In a piece of cute lefty fan-fiction, Richard Tanne’s two-hander imagines what may have occurred on the first date between Barack and Michelle Obama, many years before The White House loomed. Colleagues at a Chicago law firm, she was adamant their solo day out was not a date, he was set on changing her mind.

More than as any kind of political statement, this succeeds as a breezy romance.

It has a feel that’s something like Before Sunrise, with the same thrum of two people doing nothing in particular but falling in love, even if one of them is initially trying to resist. The difference is that here the conversation is not peering indulgently inwards but trying to look out to the whole world and a brighter future. What Tanne captures in a mere 84-minutes is not so much a portrait of the Obamas – this is no biopic, really, almost all of it invented – but of the world they saw that drew them toward politics. Their strolls take them through several neighbourhoods, mixing with those who see the world as pretty content and those who, if not actively ignored by those in power, are at least beyond their concern. Obama is at ease in them all.

While his script is sometimes a bit clumsy in its exposition (phonecalls to other family members awkwardly describe the Obama’s backstories) and conversations can sound written rather than spoken, Tanne has times of great subtle insight. None more than the leads discussing Spike Lee’s Do The Right Thing outside a cinema with an older white colleague, deftly encapsulating how different people from different backgrounds can view the same situation, and the country.
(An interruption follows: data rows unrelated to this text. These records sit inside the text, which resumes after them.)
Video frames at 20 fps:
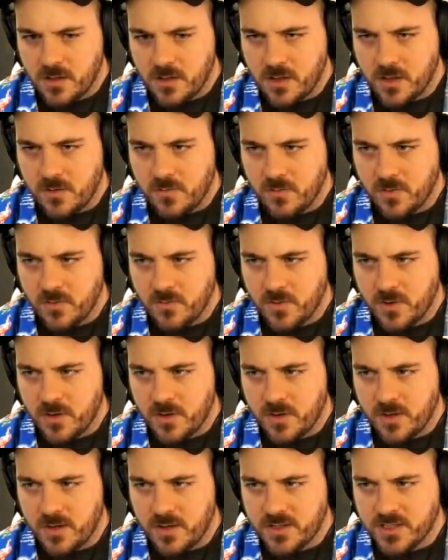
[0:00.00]
Like we're,
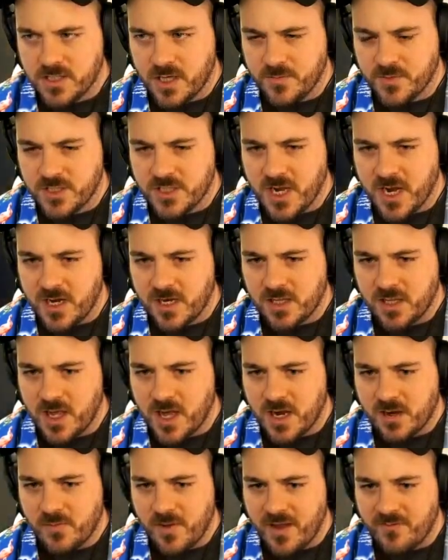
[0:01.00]
we're it's almost nine
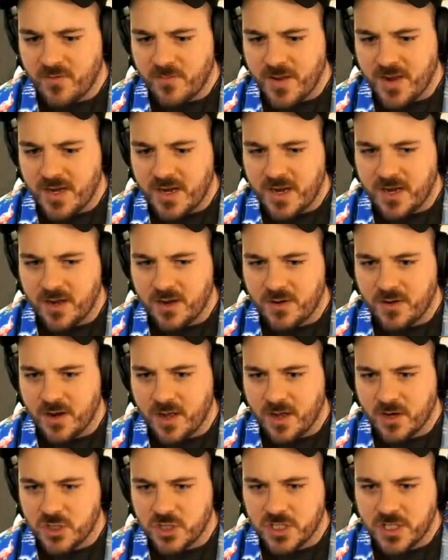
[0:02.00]
o'clock. We haven't made eight hundred
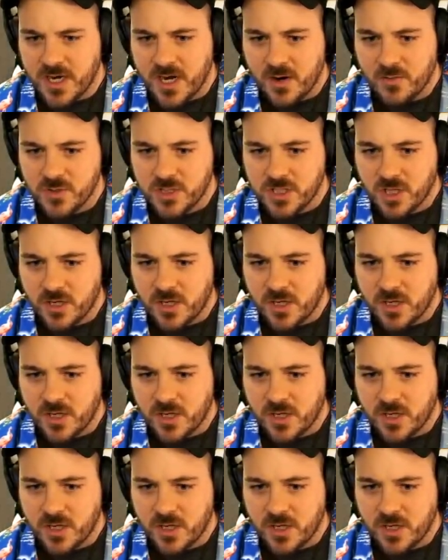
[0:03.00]
dollars today. It wasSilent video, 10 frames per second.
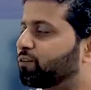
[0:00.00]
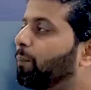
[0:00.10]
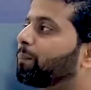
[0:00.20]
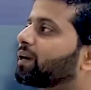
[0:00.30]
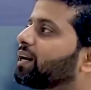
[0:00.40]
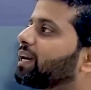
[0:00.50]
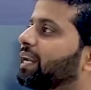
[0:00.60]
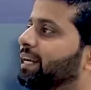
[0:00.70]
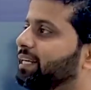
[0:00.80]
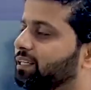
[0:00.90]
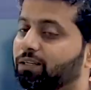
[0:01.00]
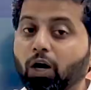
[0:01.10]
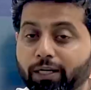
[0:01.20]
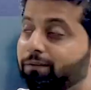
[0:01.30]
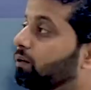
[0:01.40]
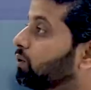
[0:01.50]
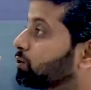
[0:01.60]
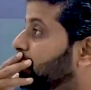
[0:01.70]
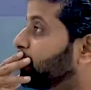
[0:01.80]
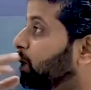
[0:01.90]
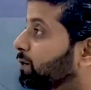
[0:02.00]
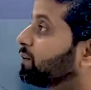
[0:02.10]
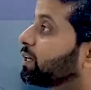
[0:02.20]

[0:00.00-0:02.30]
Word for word: from current, not even, oh sorry, not even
More than as any kind of political statement, this succeeds as a breezy romance, largely thanks to the performances by Parker Sawyers and Tika Sumpter. They bring the Obamas to life as people we recognise, but more than that as a couple of mooning kids you want to see making a go of it.

Even if you didn’t know what comes next, this story of the first days of the Obamas would still seduce as a sweet, smart romance.